As a member of the Central Texas Crime Prevention Association, the Fort Hood Police Department is able to share and learn best practices and successful outreach programs with the other 30 members of the association.
“We recently got into it ... to help us learn about crime prevention as a whole,” said Sgt. Andrew Samarripa, a civilian police officer at Fort Hood. “The biggest benefit is it allows us to network with law enforcement both regionally and across the state.”
The association consists of law enforcement officers, city officials, crime prevention specialists, concerned business representatives and citizens dedicated to reducing the opportunity for crime, according to its website. It is a regional affiliate of the state-wide Texas Crime Prevention Association, which was founded in 1976.

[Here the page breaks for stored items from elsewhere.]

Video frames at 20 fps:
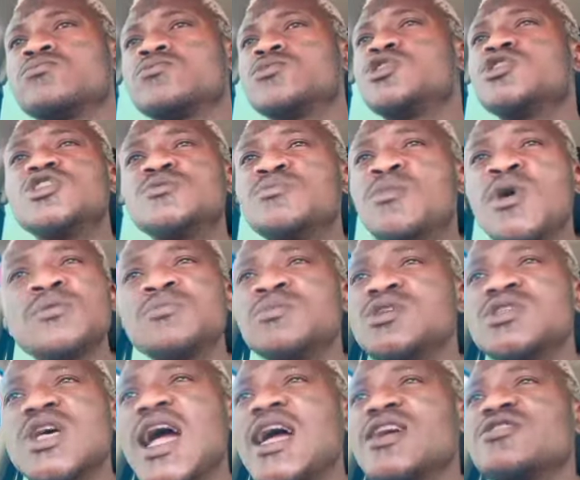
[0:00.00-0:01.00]
3 months,
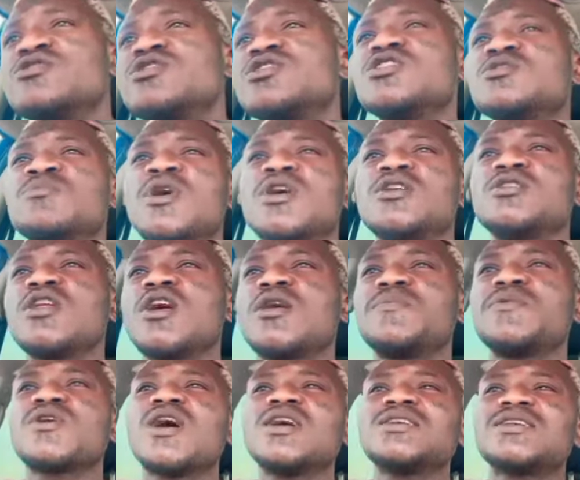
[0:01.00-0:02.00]
me sign you 3 months, love,
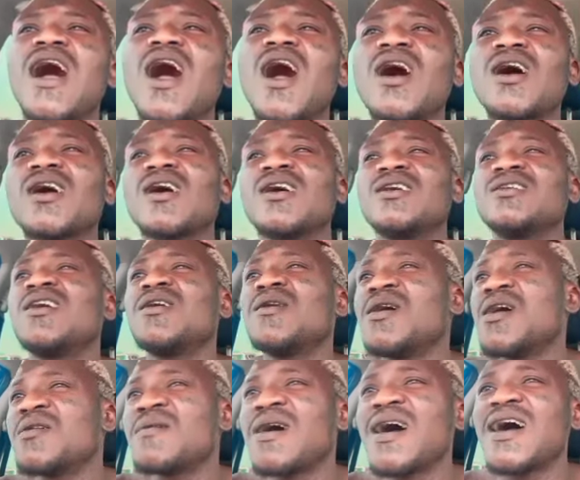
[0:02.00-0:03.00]
because I want to come out,
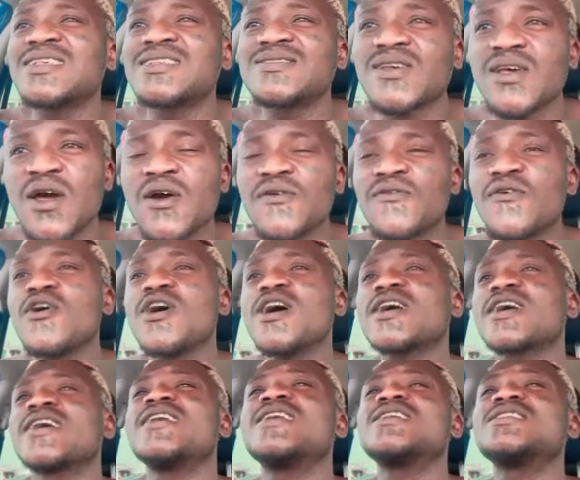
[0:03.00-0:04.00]
I
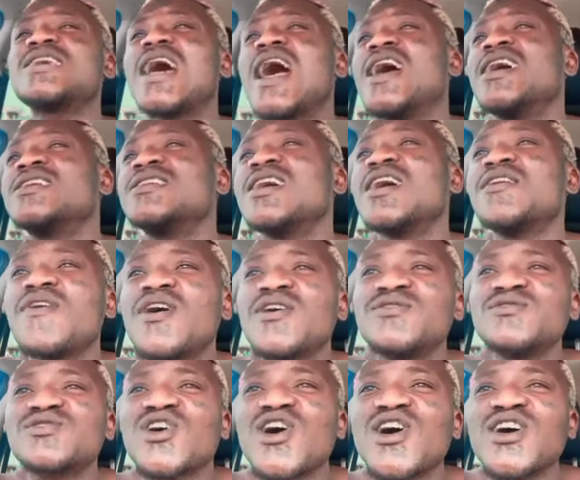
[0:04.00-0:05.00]
want to sign you, I want
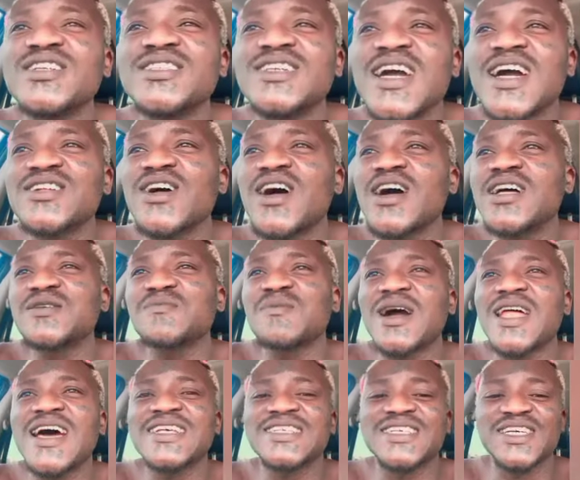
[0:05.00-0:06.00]
to come here, don't you,
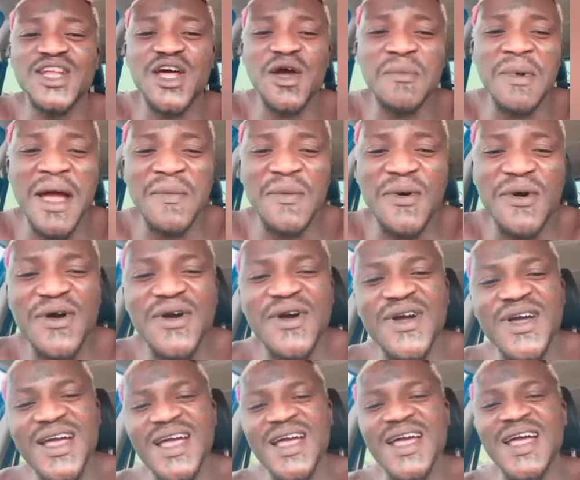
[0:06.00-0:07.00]
but I say no, mama.
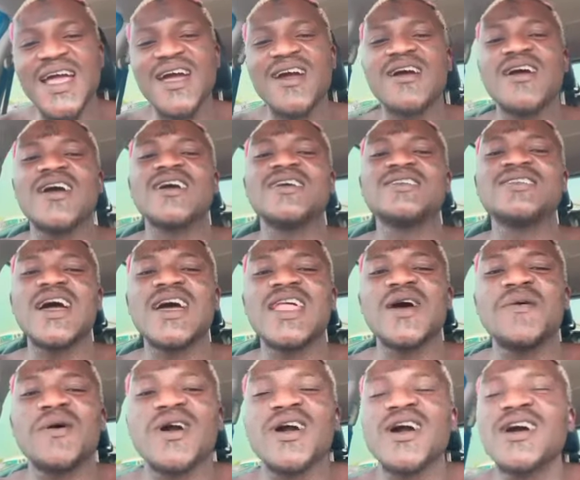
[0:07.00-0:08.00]
You understand?
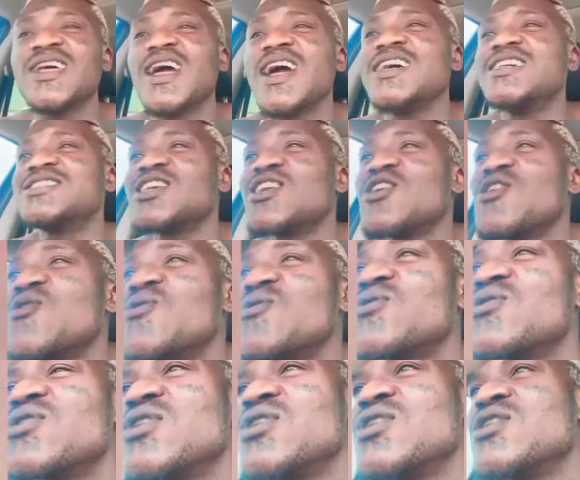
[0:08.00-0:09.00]
I'm going to tell you, so.
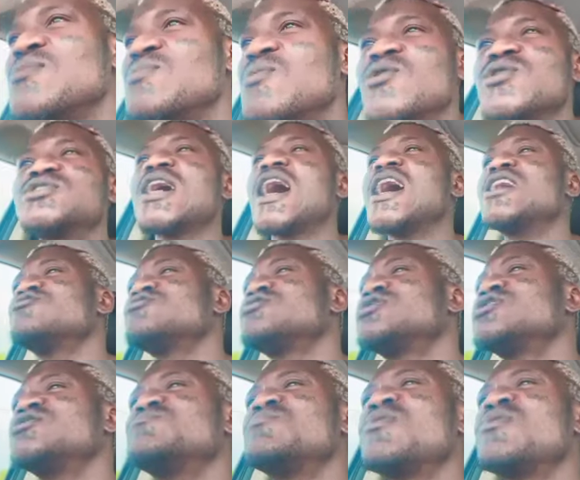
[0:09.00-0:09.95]
Oh, sign you 3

One area where Fort Hood was able to learn about and implement a new program, thanks to the association, was the citizens observer line, Samarripa said. Fort Hood reached out to the company El Paso used, and became one of the first military installations to adopt such a program, which doesn’t allow police to see the number of the person sending a tip.
“It’s completely anonymous,” said Capt. Jonathan Caylor, a civilian police officer and department spokesman. “We had problems getting information because people knew their name would be association with the case. It allows us to provide anonymity and still create a conversation with them through text.”
Other members of the association have been interested in how Fort Hood makes an impact in its community, Samarripa said.
“Community matters to us, and their participation is the reason we get recognition,” he said.
In just three years with the association, Fort Hood has won four awards. National Night Out has become one of the biggest community-based events, drawing hundreds of participants and national awards. In December, Fort Hood was selected as a National Award Winner from the National Association of Town Watch.
“We like for people to get to know their neighbors and to form neighborhood watch programs,” Samarripa said.
Interested neighborhoods can even have police come out and teach them how to look for and report suspicious activity.
“We want to take away the opportunity for criminals to make our residents victims,” he said.
“If a criminal knows you’ll report them, chances are they’ll go somewhere they don’t have to work so hard.”
Watch groups were stood up in each of Fort Hood’s 13 housing villages, but due to turnover of residents the level of participation varies, Caylor said.